Start of Stored data

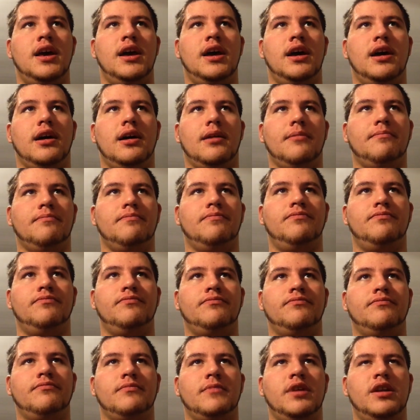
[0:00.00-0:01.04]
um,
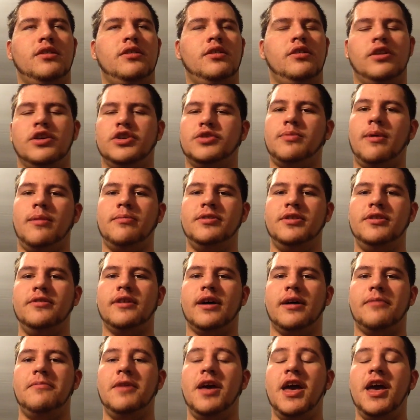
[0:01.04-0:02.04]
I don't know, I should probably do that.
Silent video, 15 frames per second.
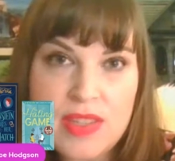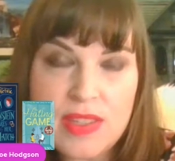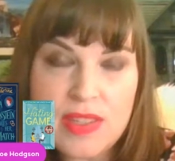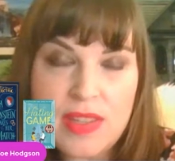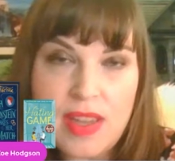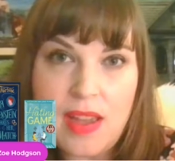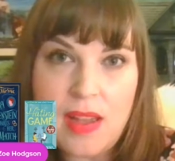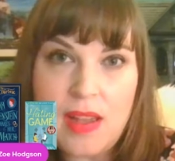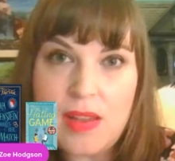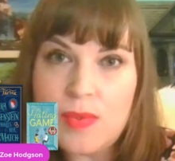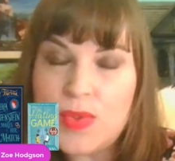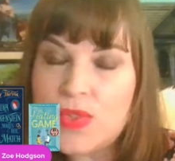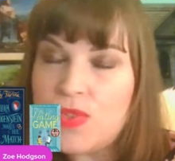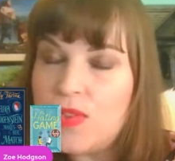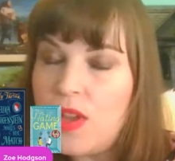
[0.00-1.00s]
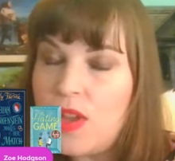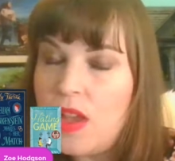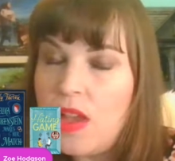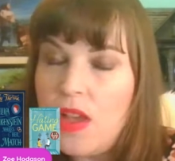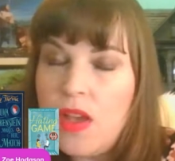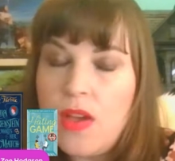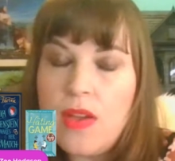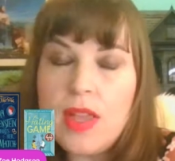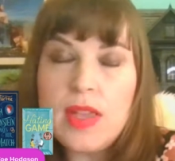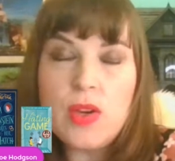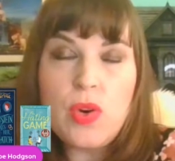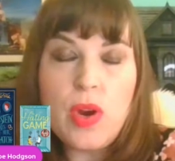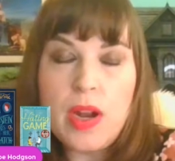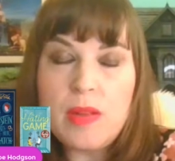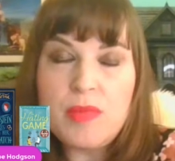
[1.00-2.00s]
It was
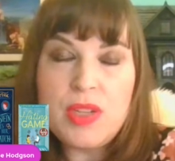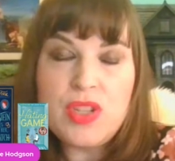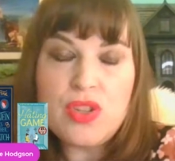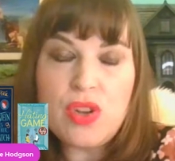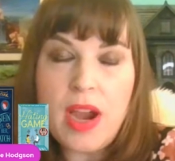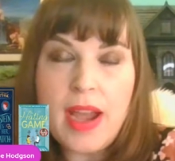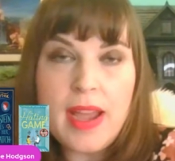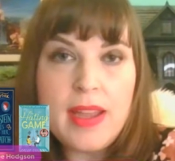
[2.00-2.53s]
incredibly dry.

End of Stored data
Start of Stored data

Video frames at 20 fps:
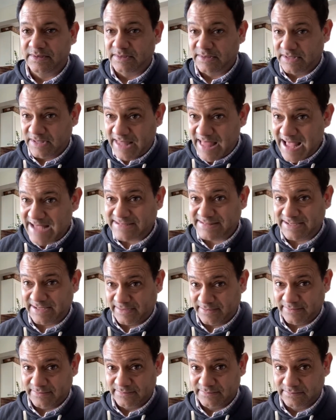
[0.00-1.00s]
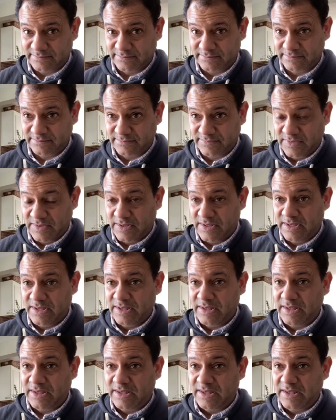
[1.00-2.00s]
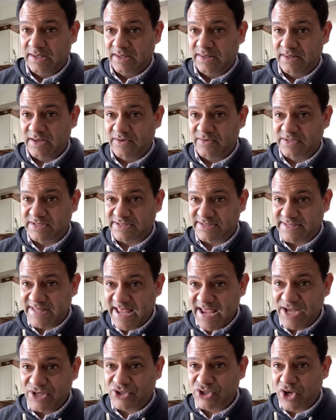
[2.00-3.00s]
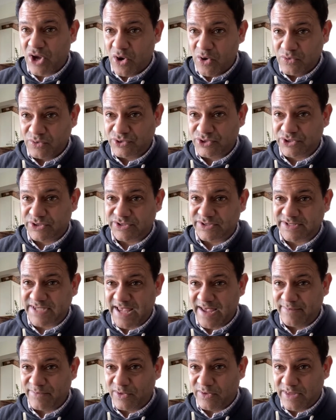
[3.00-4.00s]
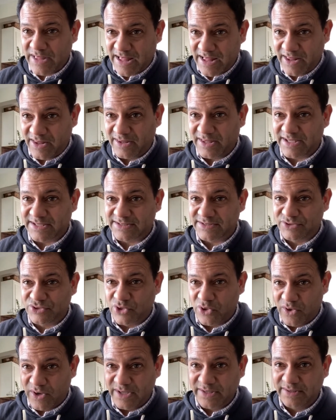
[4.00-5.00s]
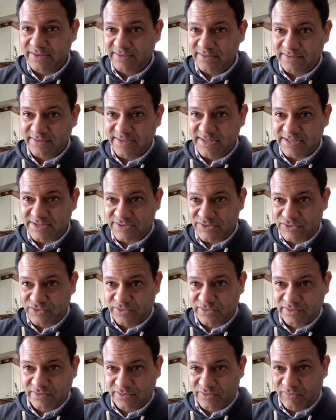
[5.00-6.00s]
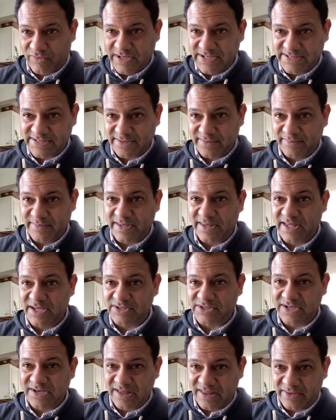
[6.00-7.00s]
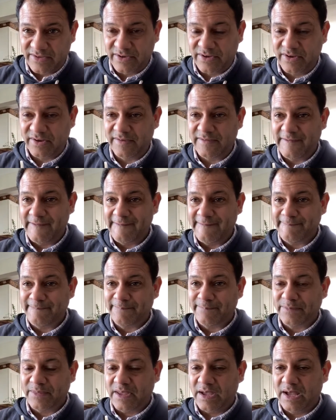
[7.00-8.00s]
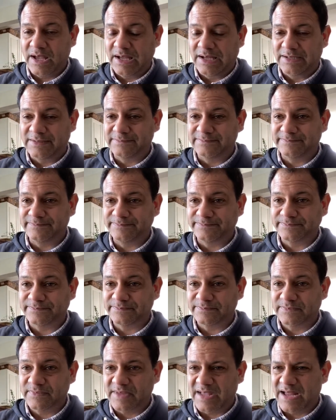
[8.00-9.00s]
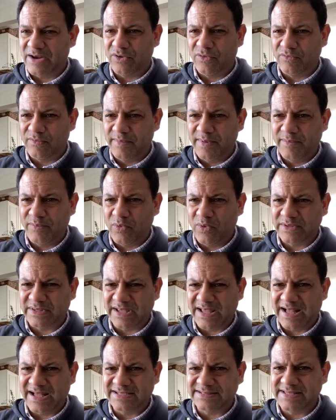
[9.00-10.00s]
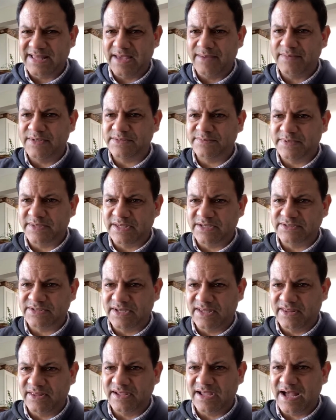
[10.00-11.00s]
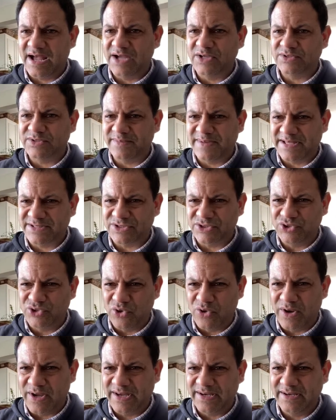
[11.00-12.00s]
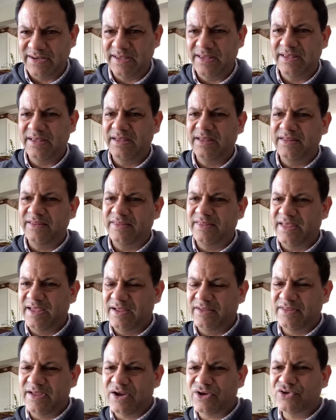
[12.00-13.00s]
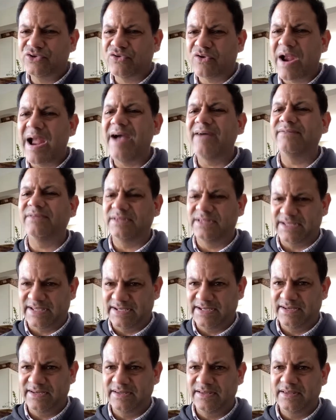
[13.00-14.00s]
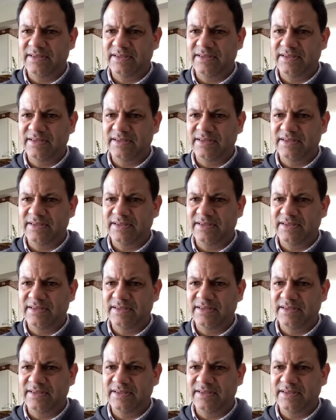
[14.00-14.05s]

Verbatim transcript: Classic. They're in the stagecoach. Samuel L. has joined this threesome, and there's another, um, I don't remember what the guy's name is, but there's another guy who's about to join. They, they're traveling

End of Stored data

- [Task item] Give back exactly the lines above that run from the one with "[4.00-5.00s]" to the one with "Verbatim transcript: Classic.", including both, with the pictures left out.

- [Response to the task]
[4.00-5.00s]
[5.00-6.00s]
[6.00-7.00s]
[7.00-8.00s]
[8.00-9.00s]
[9.00-10.00s]
[10.00-11.00s]
[11.00-12.00s]
[12.00-13.00s]
[13.00-14.00s]
[14.00-14.05s]

Verbatim transcript: Classic. They're in the stagecoach. Samuel L. has joined this threesome, and there's another, um, I don't remember what the guy's name is, but there's another guy who's about to join. They, they're traveling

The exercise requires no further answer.